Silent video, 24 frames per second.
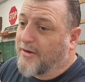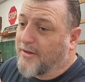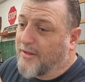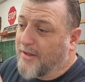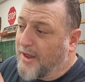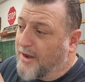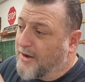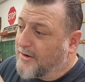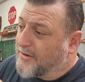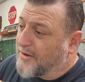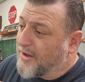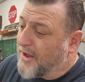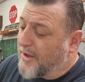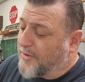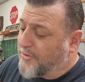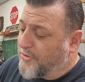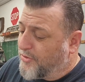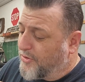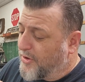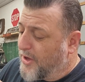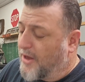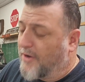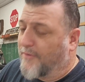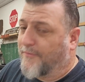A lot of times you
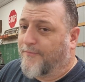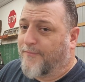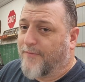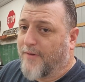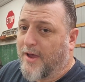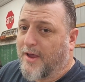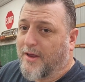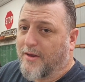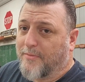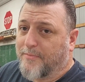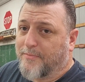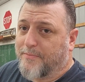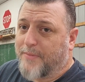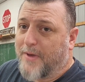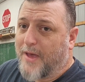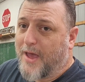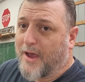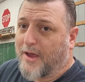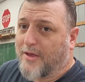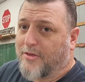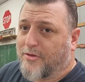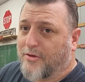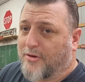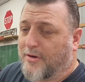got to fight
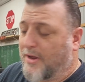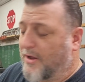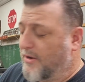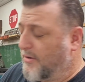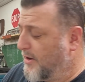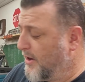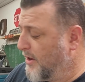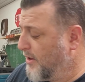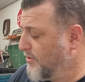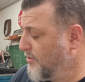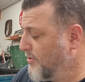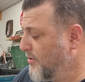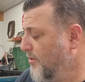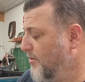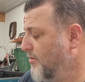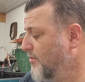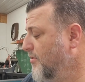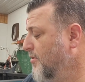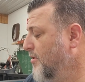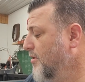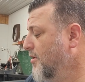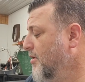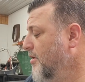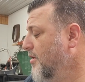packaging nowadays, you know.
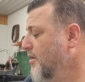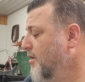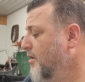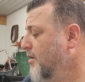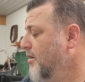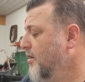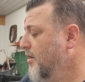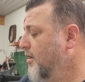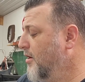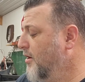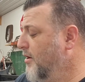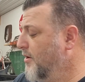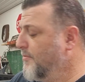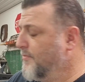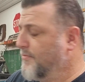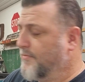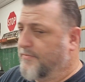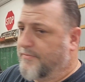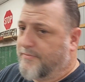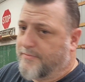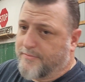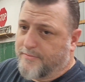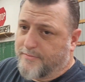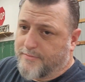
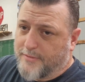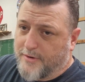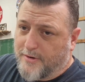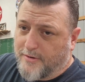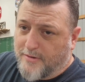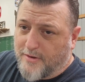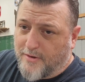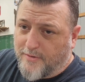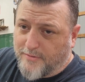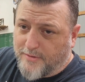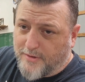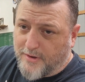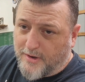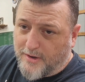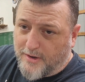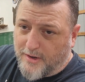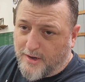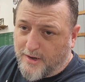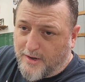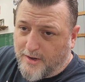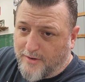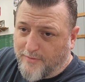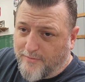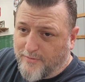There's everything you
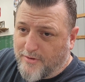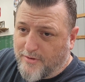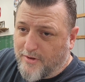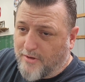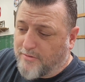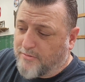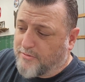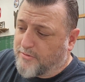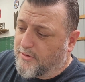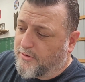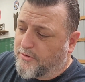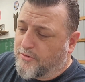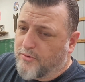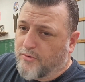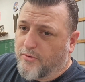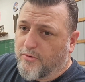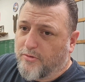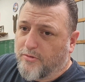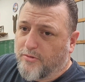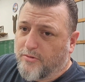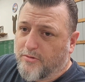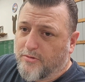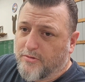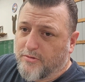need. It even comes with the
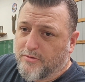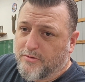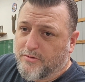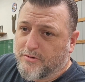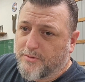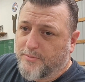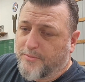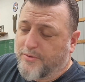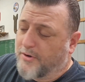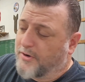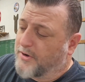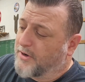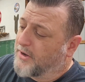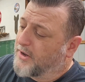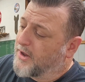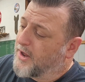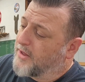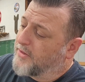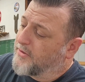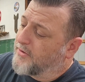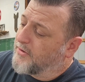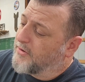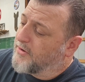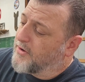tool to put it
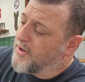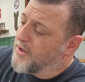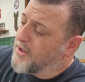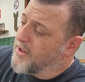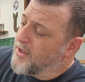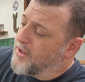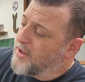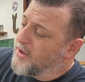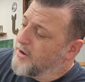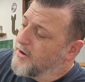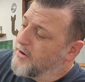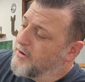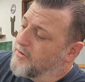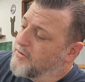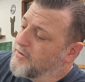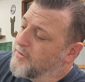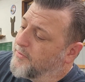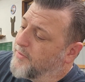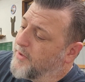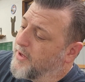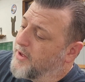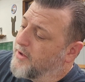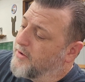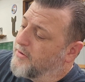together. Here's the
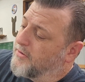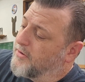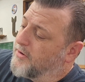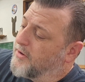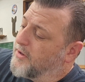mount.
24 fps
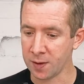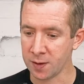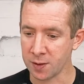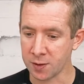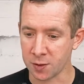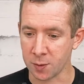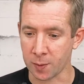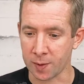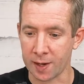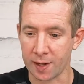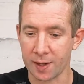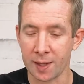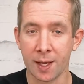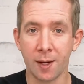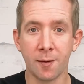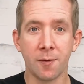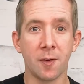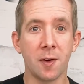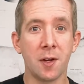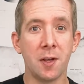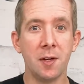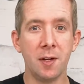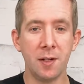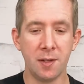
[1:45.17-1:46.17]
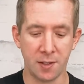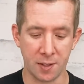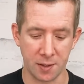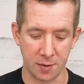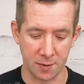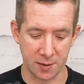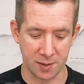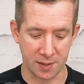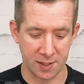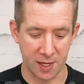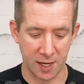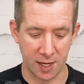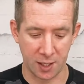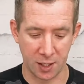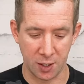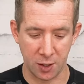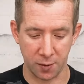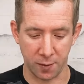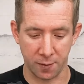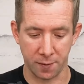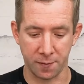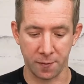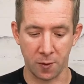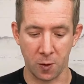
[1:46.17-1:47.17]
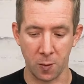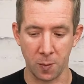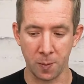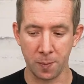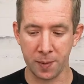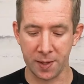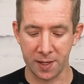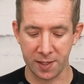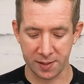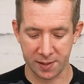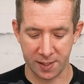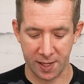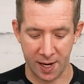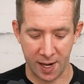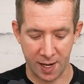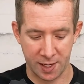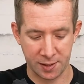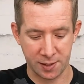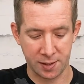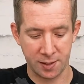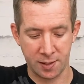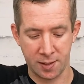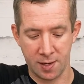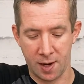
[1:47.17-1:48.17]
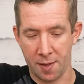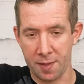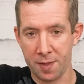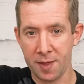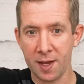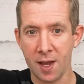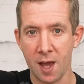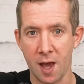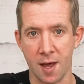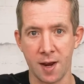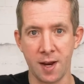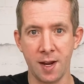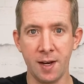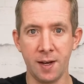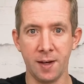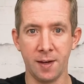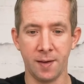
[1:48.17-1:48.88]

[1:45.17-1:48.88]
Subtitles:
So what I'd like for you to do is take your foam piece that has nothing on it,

——————————

#### Problem
Output all the material verbatim, skipping every image.

#### Expected answer
Silent video, 24 frames per second.
A lot of times you
got to fight
packaging nowadays, you know.
There's everything you
need. It even comes with the
tool to put it
together. Here's the
mount.
24 fps
[1:45.17-1:46.17]
[1:46.17-1:47.17]
[1:47.17-1:48.17]
[1:48.17-1:48.88]

[1:45.17-1:48.88]
Subtitles:
So what I'd like for you to do is take your foam piece that has nothing on it,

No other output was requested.